Activity: Scan the data beneath this task and copy each line that includes "frames".

Data extracted from a collection:
━━━

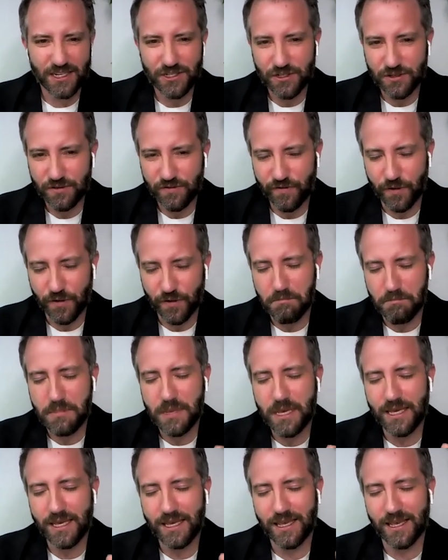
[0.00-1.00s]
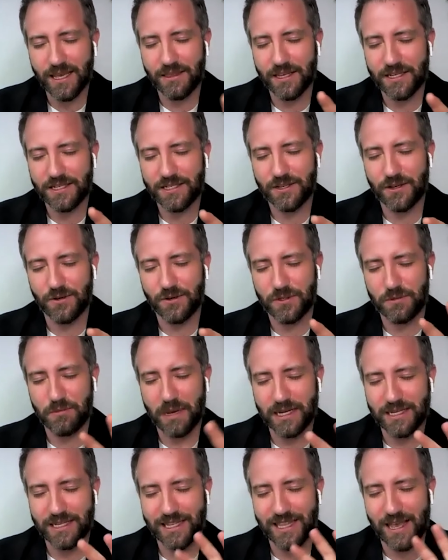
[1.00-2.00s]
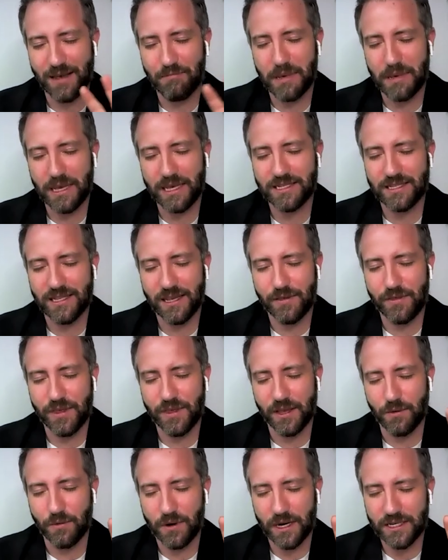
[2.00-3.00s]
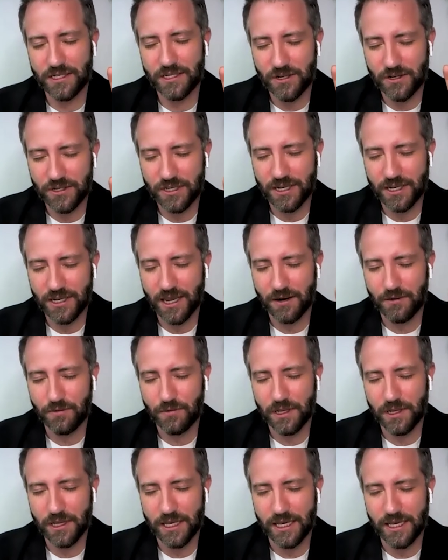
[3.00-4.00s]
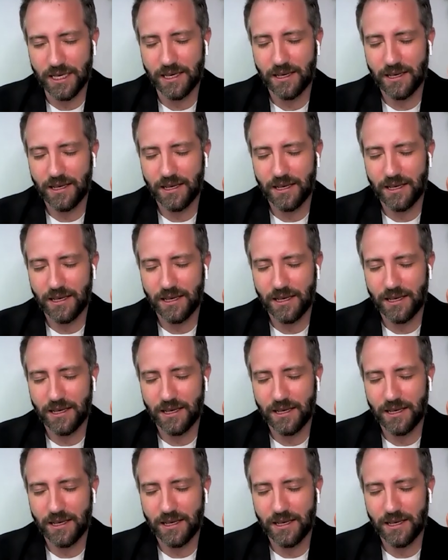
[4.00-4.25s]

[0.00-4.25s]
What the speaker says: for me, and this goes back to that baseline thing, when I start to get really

━━━

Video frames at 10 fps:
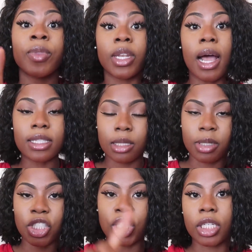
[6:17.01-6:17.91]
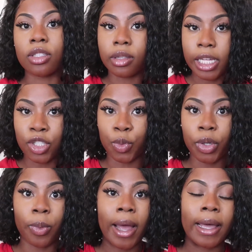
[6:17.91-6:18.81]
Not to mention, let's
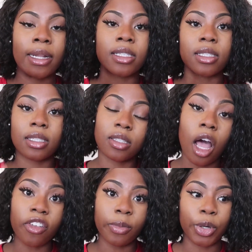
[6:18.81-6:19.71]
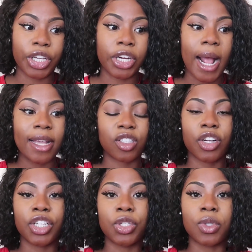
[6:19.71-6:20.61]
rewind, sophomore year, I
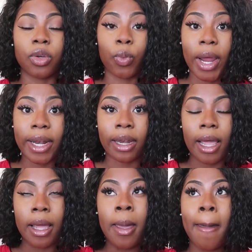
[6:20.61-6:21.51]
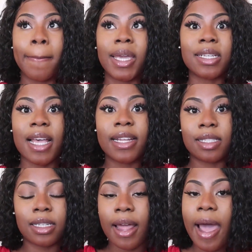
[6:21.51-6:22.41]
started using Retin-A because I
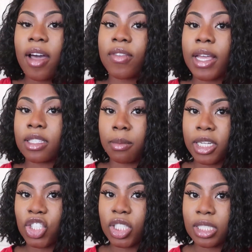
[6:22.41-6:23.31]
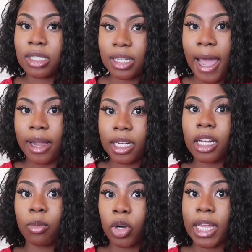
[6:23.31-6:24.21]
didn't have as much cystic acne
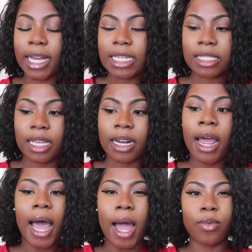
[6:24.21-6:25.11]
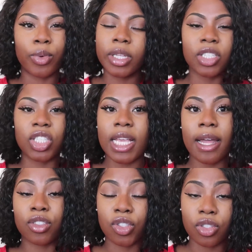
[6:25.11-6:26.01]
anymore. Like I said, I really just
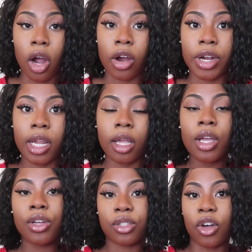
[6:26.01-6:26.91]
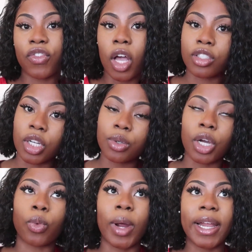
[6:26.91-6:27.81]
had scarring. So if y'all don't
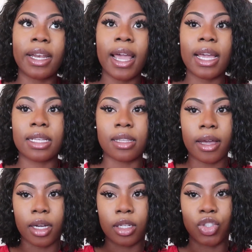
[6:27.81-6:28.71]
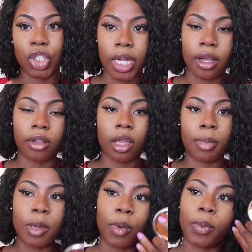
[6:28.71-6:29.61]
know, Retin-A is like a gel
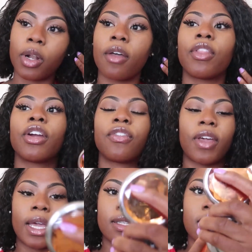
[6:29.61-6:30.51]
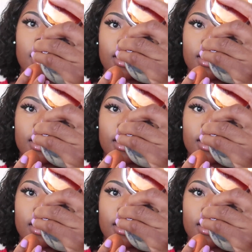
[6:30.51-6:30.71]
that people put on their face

━━━

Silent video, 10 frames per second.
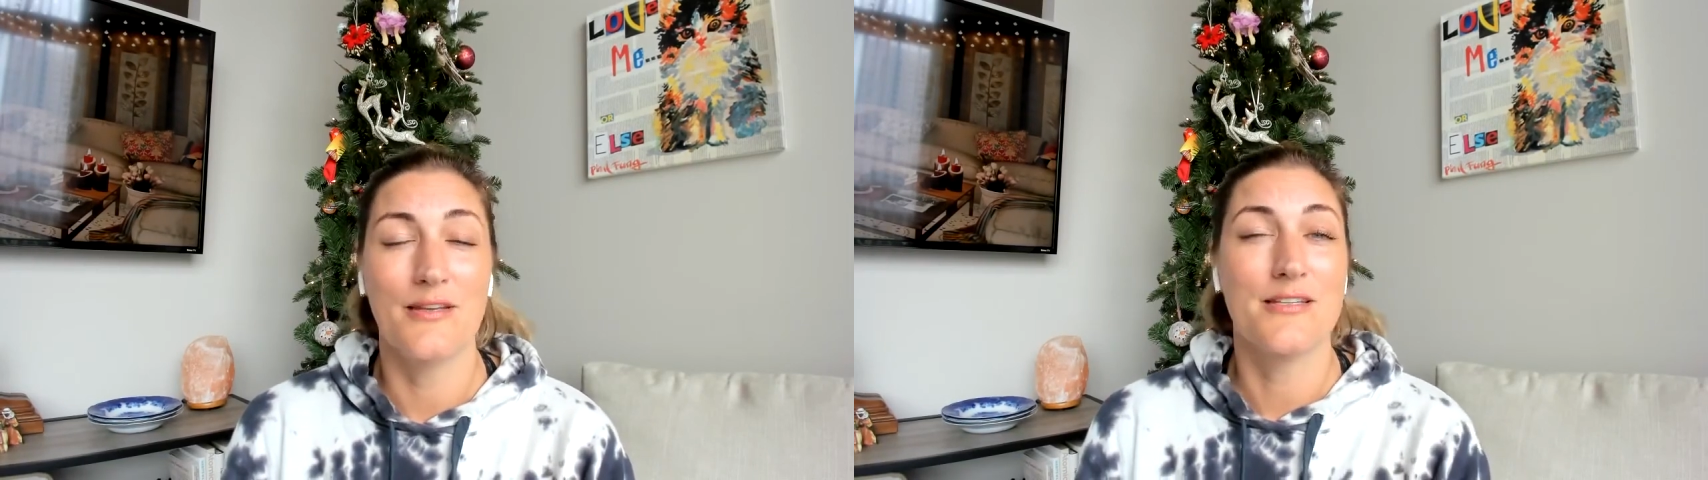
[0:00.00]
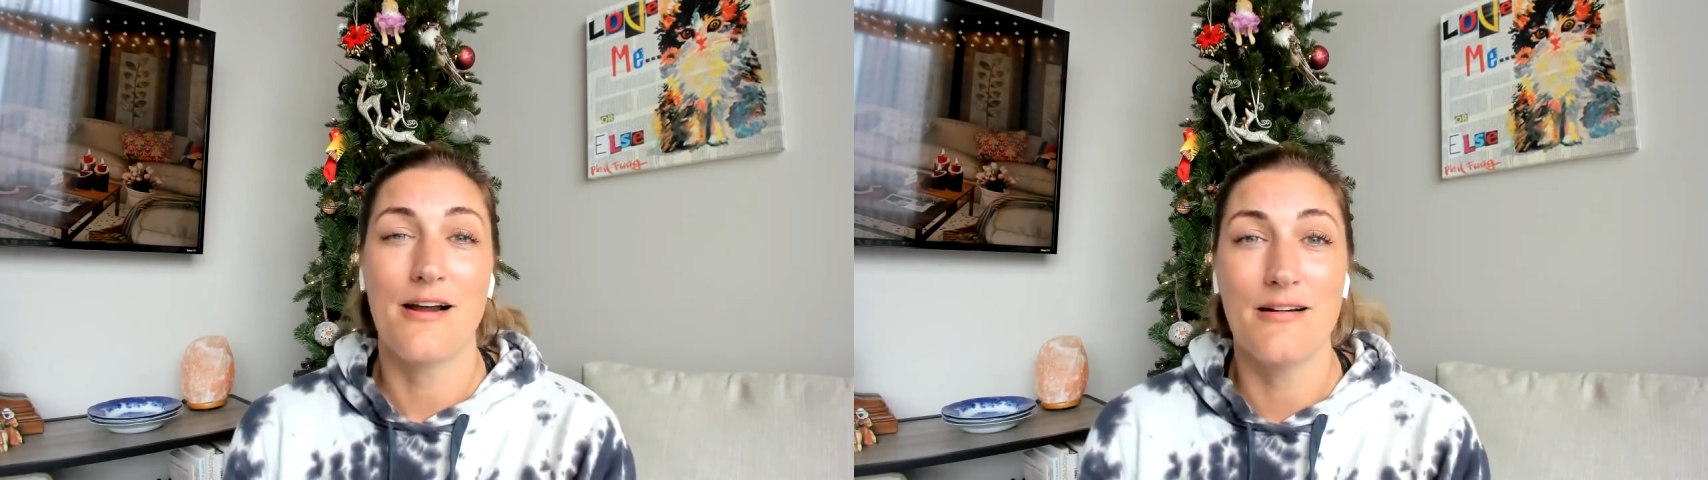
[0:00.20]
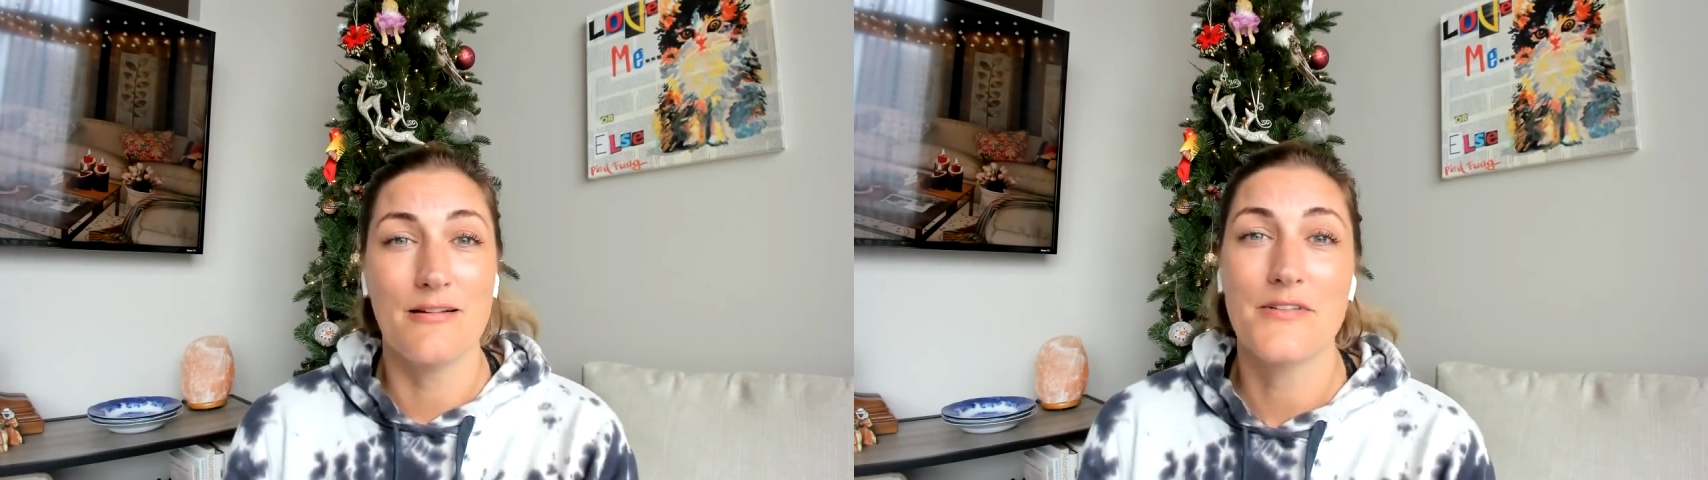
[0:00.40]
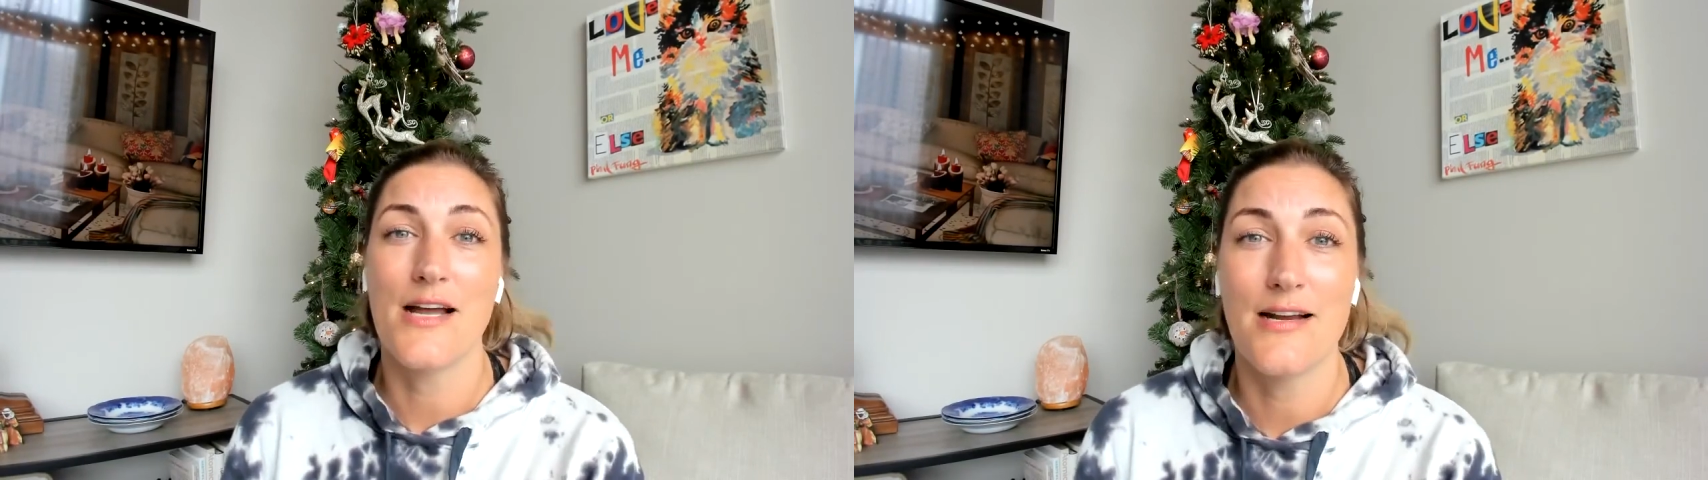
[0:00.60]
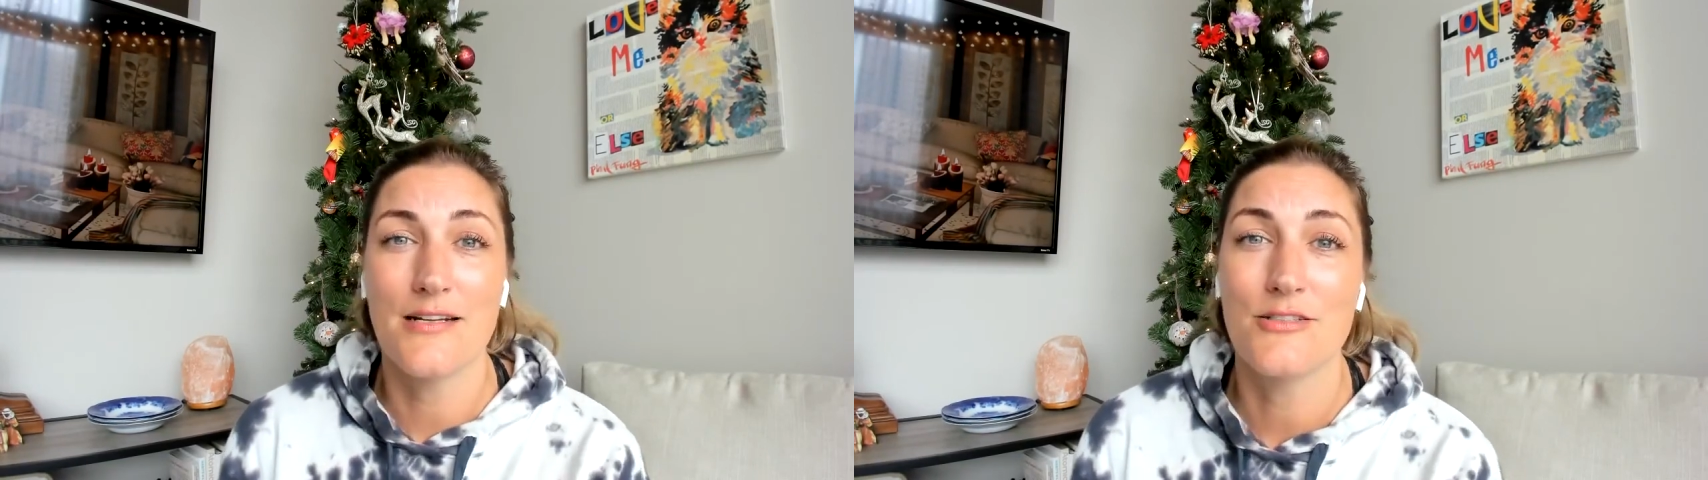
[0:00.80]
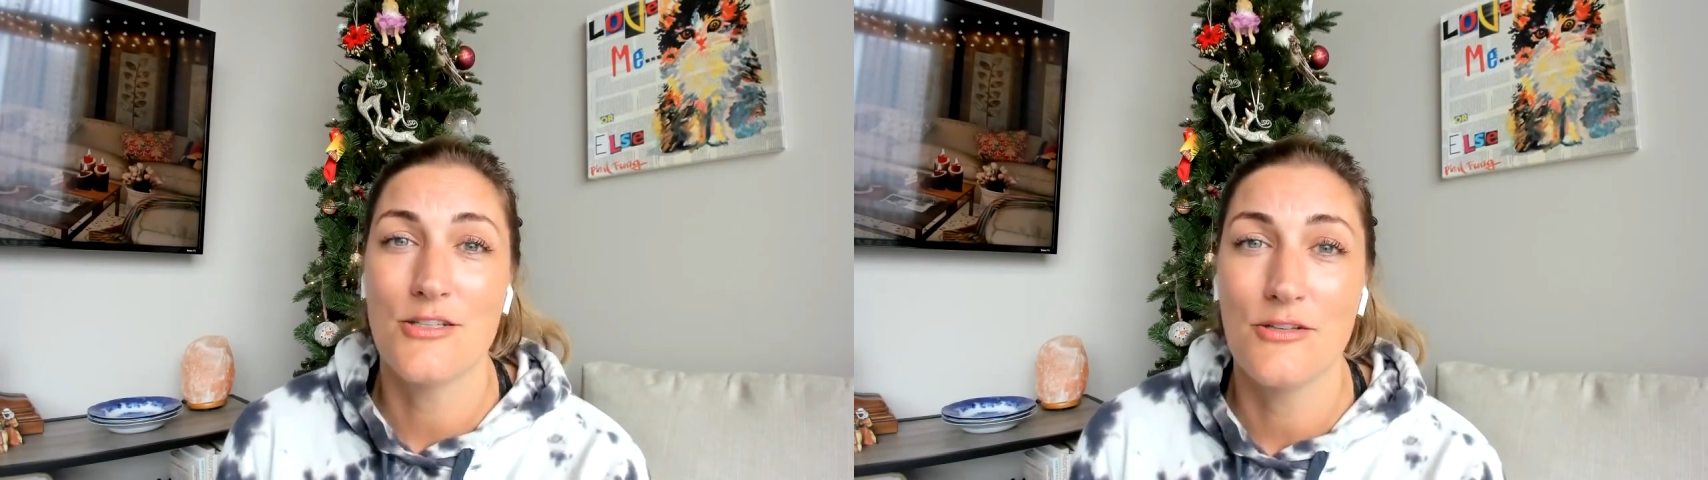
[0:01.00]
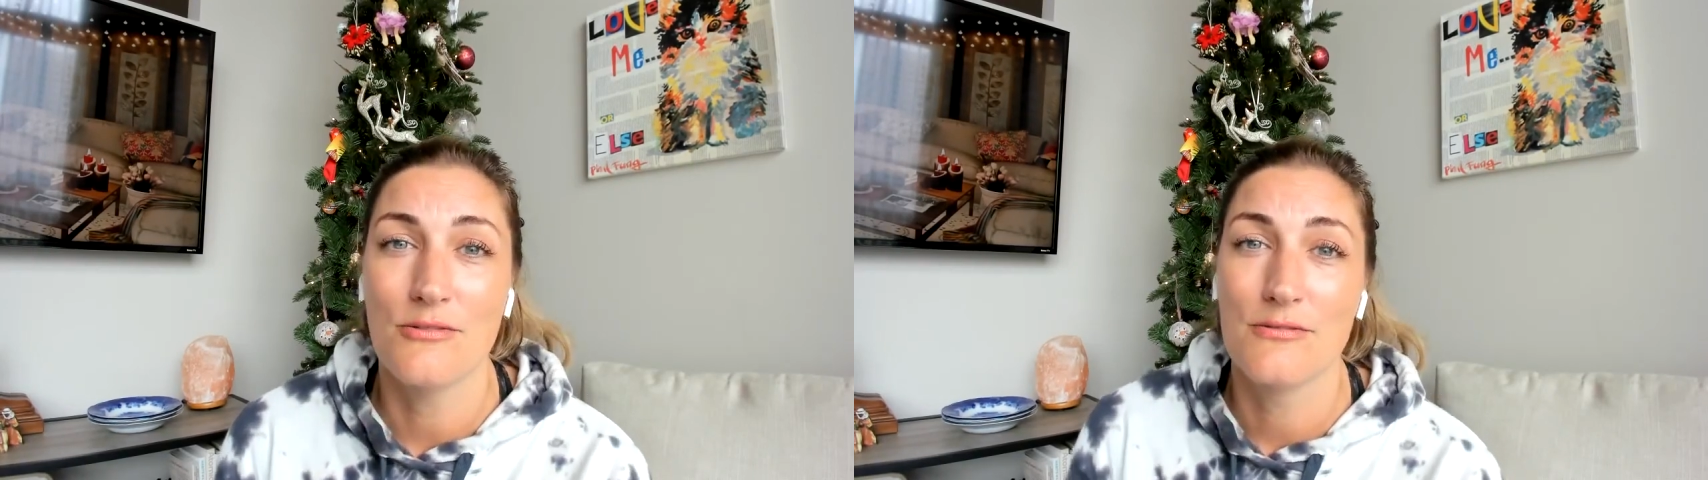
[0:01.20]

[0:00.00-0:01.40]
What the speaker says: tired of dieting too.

━━━

Expected answer:
Video frames at 10 fps:
Silent video, 10 frames per second.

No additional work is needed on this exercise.